Rolling down to Old Maui
It’s a damn tough life full of toil and strife we whalemen undergo
And we don’t give a damn when the whaling’s done how hard the wind does blow
For we’re homeward bound from the Arctic ground with a good ship taut and free
And we won’t give a damn when we drink our rum with the girls from old Maui
It’s not a damn tough life on board P&O Aurora, luckily, though we have spent the last four days rolling down to old Maui, one of the Hawaiian islands which was a major whaling port in its time, a paradise to the men who spent months on board whaling ships in cold northern waters. Whaling is still big business in Hawaii – but modern whaleboats take hunters armed with cameras out to where humpbacked roll around in the bay. The tender taking us ashore had to stop suddenly to avoid bumping into one.
Rolling down to Old Maui, 21st century style
From Cabo San Lucas in Mexico it was a two day passage to San Francisco, our first American port. Entering America involves a great deal of form filling. Everyone on the ship (over 2,000 people) then has to have a face to face interview with an immigration officer before being allowed ashore. We filled in the forms promising that we weren’t terrorists, criminals, drug dealers or other miscreants, but we also had to confirm that we had not been involved in activities of ‘moral turpitude’. I don’t think I know what moral turpitude is…. sounds like a rather unfortunate disease perhaps? If anyone has any ideas, do enlighten me (or perhaps not….)
So, after clearing immigration, we were allowed ashore in San Francisco. Now I have a confession – I’m not very good at cities. I find vast areas of concrete and the high density of humanity intimidating and slightly depressing. I walked into the city centre trying to admire the straight steep roads and cable cars, but the streets were full of beggars, homeless, crippled and desperate, shambling round the pavements and slumped in the doorways of sleek glass tower blocks with ‘hungry’ crayoned on a piece of cardboard in front of them, ignored by the unhungry masses passing by, eyes glued to their phones. Son James got mugged when he went out for an evening stroll, so his second day ashore was spent going to see the consulate and getting an emergency passport issued.
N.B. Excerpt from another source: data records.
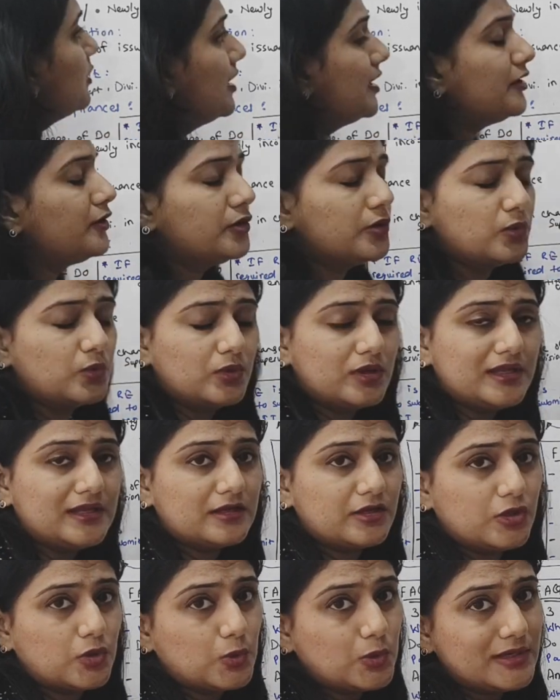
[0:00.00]
you are
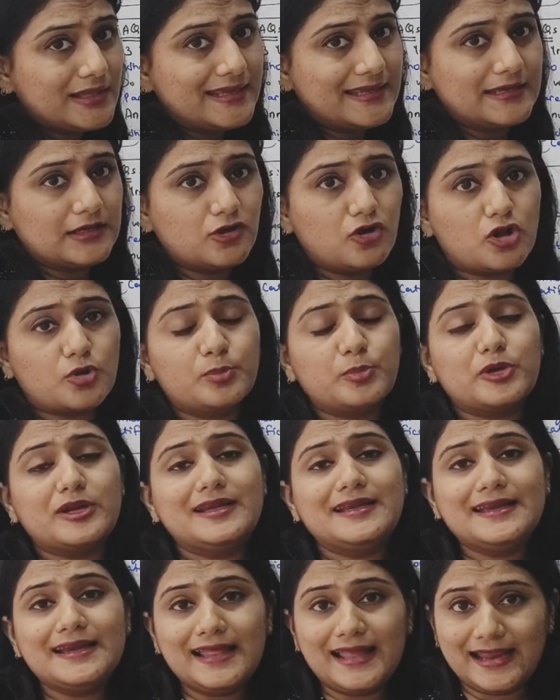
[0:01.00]
newly
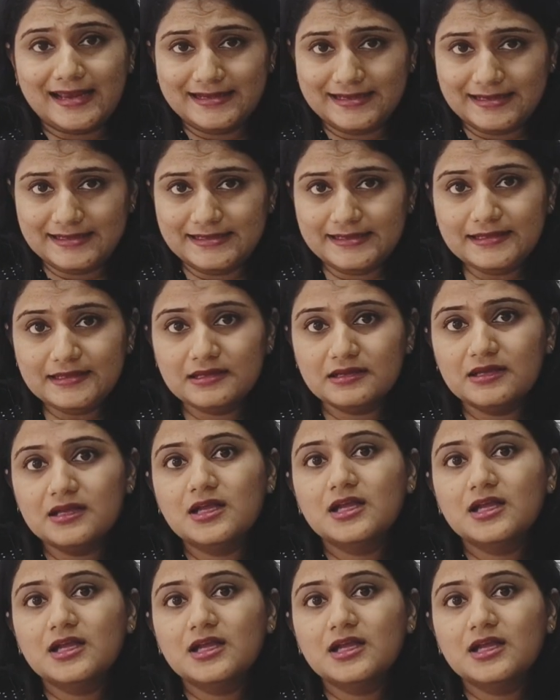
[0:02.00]
incorporated entitySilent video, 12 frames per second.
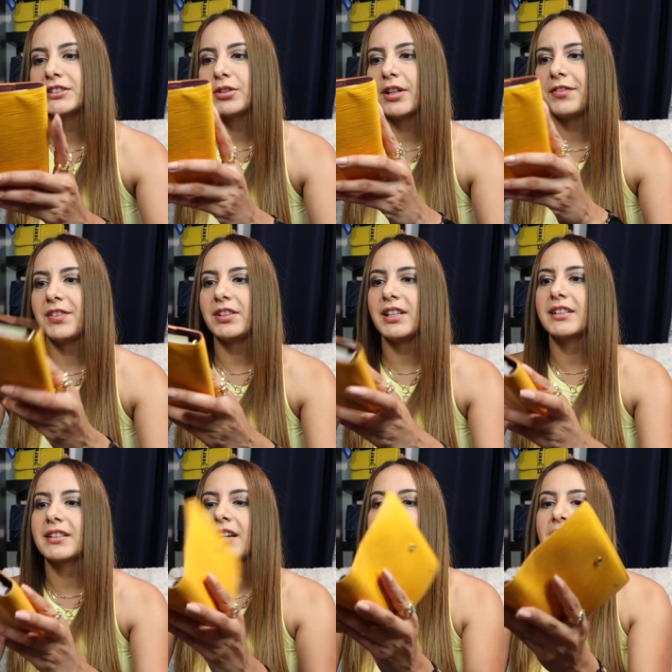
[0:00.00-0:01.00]
So I feel
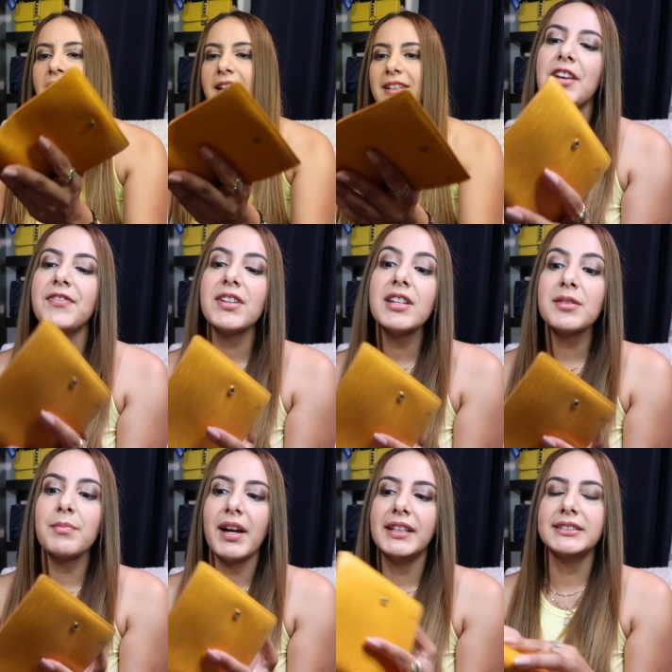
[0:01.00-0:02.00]
like
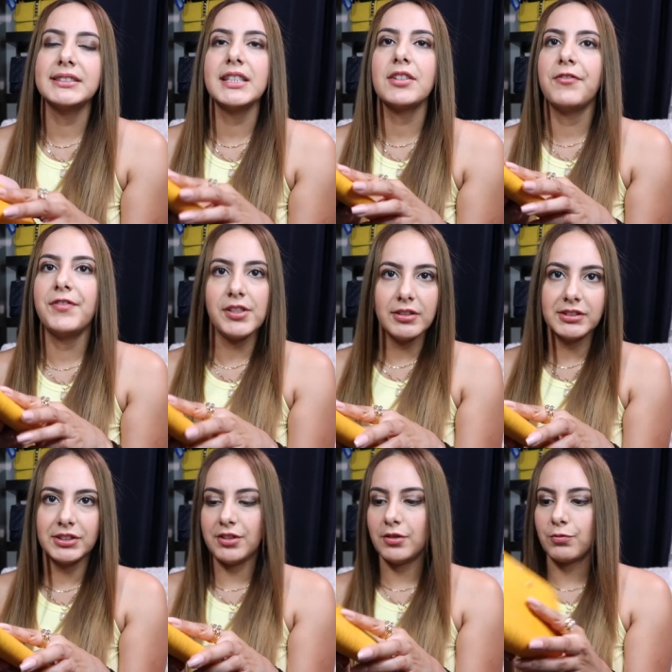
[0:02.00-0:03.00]
mine's like filled
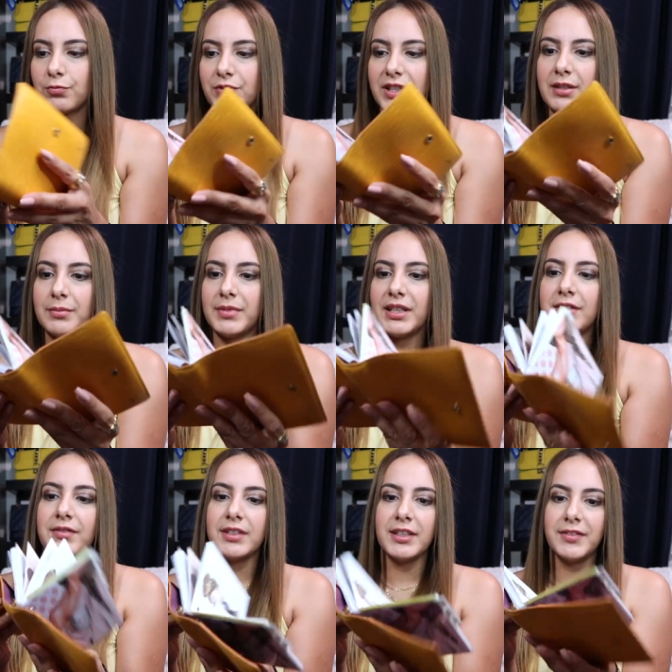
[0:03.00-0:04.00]
to the rim,
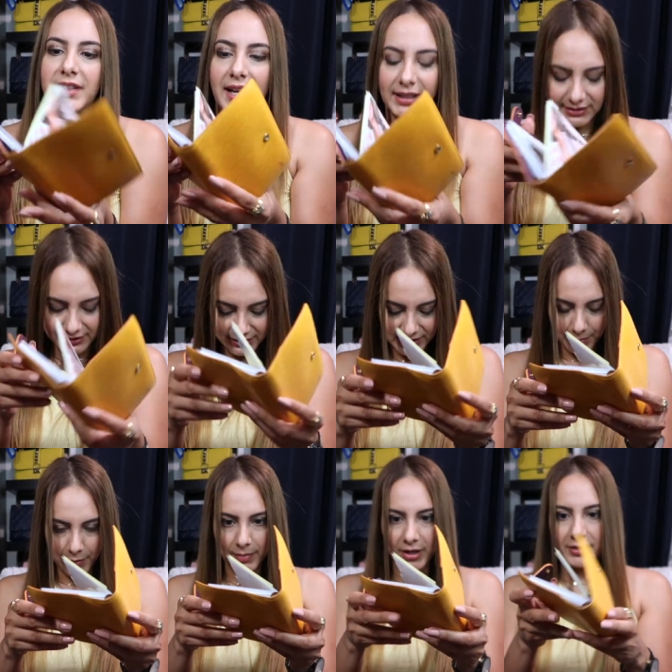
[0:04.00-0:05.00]
even if it has the
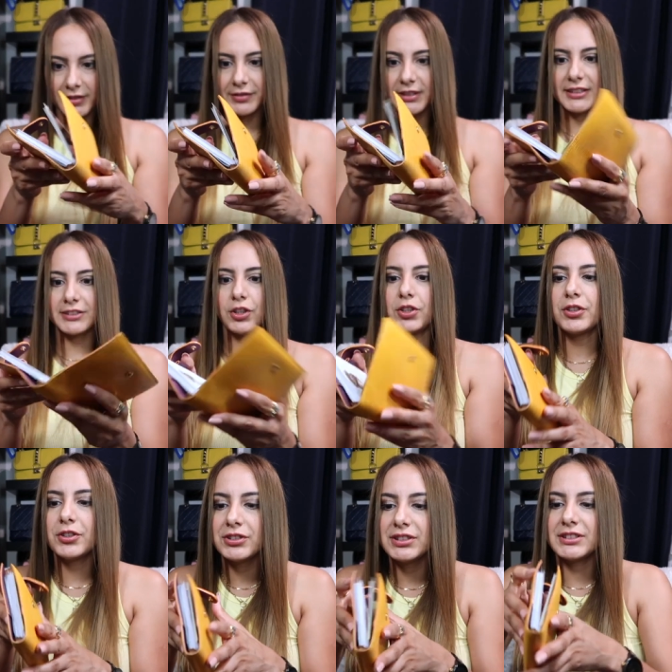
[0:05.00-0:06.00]
same amount of as hers.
I gave up on the concrete jungle and turned seawards for refuge, as I always do. The historic ships at Hyde Pier were worth a visit, and I took a ferry trip across the bay, past Alcatraz to the waterside town of Sausalito, where I sketched the view of the bay over a liquid lunch (at $11 for a small glass of wine, there was no way I could have any food to go with it!).
The Galilee Harbour Community Association is home to a delightful mix of houseboats, which are considered a valued part of the town (and were certainly the best and most interesting to look at). From quirky conversions to ocean going liveaboards….
It was a relief to be back at sea again, even though that means getting back to work and the first day at sea after San Francisco was the most hectic teaching day so far. With the changeover of half the passengers, I started the beginners class again in the morning (over 40 people) and ran an improvers class in the afternoon for those still left on board from the previous leg. I was expecting this to be a small group, but people kept on coming until there were over 50 – all the previous students plus many newcomers who had some experience already. Half the time was spent getting everyone fitted up with art material packs, squeezing in more tables and getting everyone settled. Quite a few people kept drifting in, saw there was no space and went away again; some stayed and just listened in the background. I stand with my back to the bar to talk to the group, and every so often the ice crushing machine is switched on – I have to pause and wait for the noise to subside. Oh, the challenges of teaching art in a cocktail bar!
Most of the time the motion of the ship is the gentle breath of the ocean swell, a slow easy pitch and roll that soothes the body, echoing your own breathing. On the third day out from San Francisco, however, the swell picked up to a steeper sea. My students gathered round the table to watch a close up demo held on to the table for support, and when we fell off a particularly big wave there was the sound of breaking glass from the bar behind us. In the afternoon I gave a lesson on perspective and horizon lines, whilst the real horizon danced crazily up and down outside the windows. By the end of the lesson my stomach had lost interest in the day and my head felt like it was filling up with liquid cement. I packed up quickly and went for a lie down, revived later by the quietening of the seas and the healing effects of two glasses of Prosecco.
Swimming pool tsunami…
There are three swimming pools on board, and the long ocean swell sets up a mini-tsunami that tips half the water on deck. When it gets too bad, the pools are closed. My own after-work swim routine will resume when the temperatures get properly hot again – it’s been notably cool in the latitudes of San Francisco but each day we head south west the temperature creeps higher again. Soon I may – just may – take my cardigan off!
Urging my students to sketch…. I’d better get on and do some!